Problem details:
Copy each record exactly as it reads, leaving out any pictures it holds.

[[ Extracted data open ]]

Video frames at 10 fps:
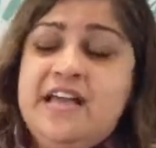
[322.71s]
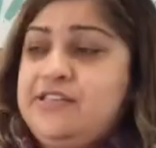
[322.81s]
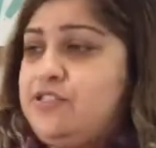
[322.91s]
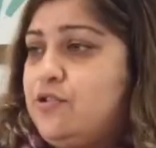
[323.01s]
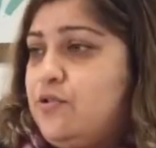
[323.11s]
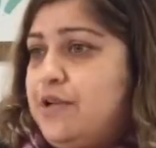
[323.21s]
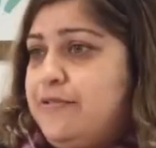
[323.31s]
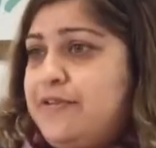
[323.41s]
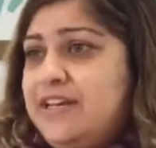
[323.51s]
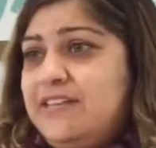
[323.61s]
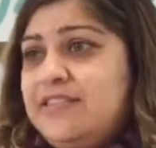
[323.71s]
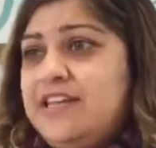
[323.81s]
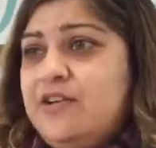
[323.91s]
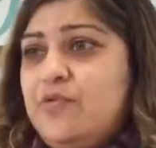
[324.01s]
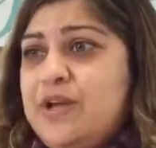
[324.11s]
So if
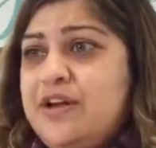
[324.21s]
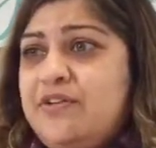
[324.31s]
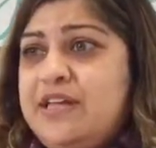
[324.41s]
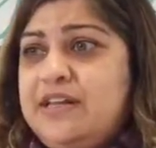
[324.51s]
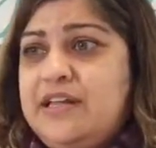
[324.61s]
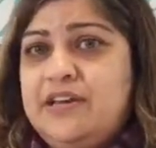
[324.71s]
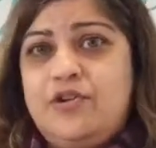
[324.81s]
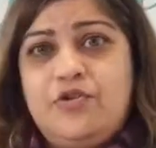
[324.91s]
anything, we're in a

[[ Extracted data closed ]]

Task result:
Video frames at 10 fps:
[322.71s]
[322.81s]
[322.91s]
[323.01s]
[323.11s]
[323.21s]
[323.31s]
[323.41s]
[323.51s]
[323.61s]
[323.71s]
[323.81s]
[323.91s]
[324.01s]
[324.11s]
So if
[324.21s]
[324.31s]
[324.41s]
[324.51s]
[324.61s]
[324.71s]
[324.81s]
[324.91s]
anything, we're in a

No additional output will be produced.